Exercise inputs
· · · · · · ·

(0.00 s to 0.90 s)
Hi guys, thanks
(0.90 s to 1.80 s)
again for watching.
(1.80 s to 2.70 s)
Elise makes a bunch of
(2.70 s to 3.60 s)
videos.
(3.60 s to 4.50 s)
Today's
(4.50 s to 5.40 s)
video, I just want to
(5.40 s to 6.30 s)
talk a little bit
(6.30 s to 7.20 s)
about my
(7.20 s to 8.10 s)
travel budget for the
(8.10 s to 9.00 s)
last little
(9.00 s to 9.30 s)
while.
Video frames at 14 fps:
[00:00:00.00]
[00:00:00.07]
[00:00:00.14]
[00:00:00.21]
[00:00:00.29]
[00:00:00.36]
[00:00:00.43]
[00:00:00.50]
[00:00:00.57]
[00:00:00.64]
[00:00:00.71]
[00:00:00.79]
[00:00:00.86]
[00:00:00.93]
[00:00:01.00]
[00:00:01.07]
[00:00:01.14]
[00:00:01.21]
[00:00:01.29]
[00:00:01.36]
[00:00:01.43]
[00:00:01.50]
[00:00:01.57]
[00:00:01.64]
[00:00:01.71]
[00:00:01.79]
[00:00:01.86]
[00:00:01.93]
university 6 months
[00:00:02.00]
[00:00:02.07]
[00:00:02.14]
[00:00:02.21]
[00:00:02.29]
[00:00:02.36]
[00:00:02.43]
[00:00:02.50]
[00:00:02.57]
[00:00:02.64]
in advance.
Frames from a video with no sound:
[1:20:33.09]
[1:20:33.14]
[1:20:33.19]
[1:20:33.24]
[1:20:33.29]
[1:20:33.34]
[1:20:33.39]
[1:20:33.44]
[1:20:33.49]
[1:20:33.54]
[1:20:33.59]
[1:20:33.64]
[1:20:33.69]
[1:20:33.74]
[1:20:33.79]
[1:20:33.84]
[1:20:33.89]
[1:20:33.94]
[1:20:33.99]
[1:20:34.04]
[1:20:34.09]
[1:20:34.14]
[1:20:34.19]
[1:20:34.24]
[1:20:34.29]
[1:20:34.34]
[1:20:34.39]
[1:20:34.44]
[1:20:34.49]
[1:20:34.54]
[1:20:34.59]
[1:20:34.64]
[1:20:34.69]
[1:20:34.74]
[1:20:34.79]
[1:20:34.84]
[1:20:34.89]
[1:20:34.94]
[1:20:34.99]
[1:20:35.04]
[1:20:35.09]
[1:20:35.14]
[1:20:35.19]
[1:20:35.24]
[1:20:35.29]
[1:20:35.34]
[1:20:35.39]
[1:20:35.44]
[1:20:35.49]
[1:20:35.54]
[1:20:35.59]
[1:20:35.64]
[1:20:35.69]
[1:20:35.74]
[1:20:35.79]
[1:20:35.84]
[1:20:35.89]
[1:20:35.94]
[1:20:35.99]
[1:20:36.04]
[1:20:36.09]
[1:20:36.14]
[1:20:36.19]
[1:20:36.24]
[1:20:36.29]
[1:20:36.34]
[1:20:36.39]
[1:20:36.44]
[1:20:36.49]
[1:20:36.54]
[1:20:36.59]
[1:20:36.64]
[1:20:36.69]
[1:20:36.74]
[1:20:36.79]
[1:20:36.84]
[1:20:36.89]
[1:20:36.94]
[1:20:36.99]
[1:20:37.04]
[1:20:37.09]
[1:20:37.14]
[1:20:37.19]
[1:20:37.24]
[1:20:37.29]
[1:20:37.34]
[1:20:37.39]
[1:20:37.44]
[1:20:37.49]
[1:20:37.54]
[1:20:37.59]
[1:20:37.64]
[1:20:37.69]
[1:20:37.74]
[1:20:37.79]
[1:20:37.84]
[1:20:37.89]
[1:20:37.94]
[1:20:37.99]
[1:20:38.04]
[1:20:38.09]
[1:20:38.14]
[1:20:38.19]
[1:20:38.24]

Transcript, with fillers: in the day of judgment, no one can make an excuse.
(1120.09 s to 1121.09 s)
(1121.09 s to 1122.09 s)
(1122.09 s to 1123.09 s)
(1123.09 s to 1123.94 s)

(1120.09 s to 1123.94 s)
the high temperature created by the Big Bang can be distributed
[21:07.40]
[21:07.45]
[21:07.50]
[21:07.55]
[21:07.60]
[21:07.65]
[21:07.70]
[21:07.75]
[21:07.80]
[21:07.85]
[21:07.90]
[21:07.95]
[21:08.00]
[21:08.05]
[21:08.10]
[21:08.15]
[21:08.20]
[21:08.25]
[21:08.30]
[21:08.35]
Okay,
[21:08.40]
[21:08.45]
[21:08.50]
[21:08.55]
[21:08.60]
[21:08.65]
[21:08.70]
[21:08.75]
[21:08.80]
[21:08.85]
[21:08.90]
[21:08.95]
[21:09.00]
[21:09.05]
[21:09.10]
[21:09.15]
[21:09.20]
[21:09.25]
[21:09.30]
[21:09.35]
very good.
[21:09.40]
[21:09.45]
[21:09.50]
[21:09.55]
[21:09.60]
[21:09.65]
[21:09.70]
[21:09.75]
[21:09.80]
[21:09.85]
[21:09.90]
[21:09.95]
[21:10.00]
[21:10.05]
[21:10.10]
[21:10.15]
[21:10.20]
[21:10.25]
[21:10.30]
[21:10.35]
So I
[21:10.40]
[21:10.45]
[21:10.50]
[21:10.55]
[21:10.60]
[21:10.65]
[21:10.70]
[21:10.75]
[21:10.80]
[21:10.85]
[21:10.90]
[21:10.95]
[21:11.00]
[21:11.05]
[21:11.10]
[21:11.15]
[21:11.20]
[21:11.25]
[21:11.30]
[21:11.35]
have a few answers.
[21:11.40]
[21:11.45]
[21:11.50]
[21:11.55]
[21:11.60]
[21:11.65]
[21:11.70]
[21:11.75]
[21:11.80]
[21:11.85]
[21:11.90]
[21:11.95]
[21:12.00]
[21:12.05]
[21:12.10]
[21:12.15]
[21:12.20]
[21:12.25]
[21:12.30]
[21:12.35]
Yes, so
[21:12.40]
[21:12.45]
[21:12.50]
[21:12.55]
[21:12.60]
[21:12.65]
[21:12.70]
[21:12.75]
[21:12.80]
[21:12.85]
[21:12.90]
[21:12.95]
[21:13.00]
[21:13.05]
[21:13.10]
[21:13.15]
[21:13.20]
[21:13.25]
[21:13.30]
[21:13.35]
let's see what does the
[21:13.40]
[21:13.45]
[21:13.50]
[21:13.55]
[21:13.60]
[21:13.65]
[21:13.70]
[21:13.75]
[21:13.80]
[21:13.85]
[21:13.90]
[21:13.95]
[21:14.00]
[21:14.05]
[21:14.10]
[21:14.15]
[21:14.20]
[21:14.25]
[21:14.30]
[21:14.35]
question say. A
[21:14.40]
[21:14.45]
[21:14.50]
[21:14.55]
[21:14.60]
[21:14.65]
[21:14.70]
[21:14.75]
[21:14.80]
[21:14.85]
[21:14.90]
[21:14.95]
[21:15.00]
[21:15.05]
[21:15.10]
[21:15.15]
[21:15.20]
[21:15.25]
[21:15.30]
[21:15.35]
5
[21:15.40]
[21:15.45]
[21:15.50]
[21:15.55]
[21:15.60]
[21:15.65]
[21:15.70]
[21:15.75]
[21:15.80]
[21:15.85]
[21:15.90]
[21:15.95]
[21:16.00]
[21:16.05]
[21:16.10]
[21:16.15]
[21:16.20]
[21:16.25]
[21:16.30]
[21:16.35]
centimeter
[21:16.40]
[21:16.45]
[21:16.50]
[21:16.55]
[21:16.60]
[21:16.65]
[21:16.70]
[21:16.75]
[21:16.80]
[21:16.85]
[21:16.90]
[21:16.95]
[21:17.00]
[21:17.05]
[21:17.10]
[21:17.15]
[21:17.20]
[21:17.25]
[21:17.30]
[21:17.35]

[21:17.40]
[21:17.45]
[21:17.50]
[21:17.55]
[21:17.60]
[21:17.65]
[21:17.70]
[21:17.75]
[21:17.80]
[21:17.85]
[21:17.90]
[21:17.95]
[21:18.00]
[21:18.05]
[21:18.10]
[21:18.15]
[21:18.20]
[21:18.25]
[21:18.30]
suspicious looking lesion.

· · · · · · ·

Aim of the task
Scan the entries above for the string "with" and copy each line that contains it.

Reply to the exercise
Frames from a video with no sound:
Transcript, with fillers: in the day of judgment, no one can make an excuse.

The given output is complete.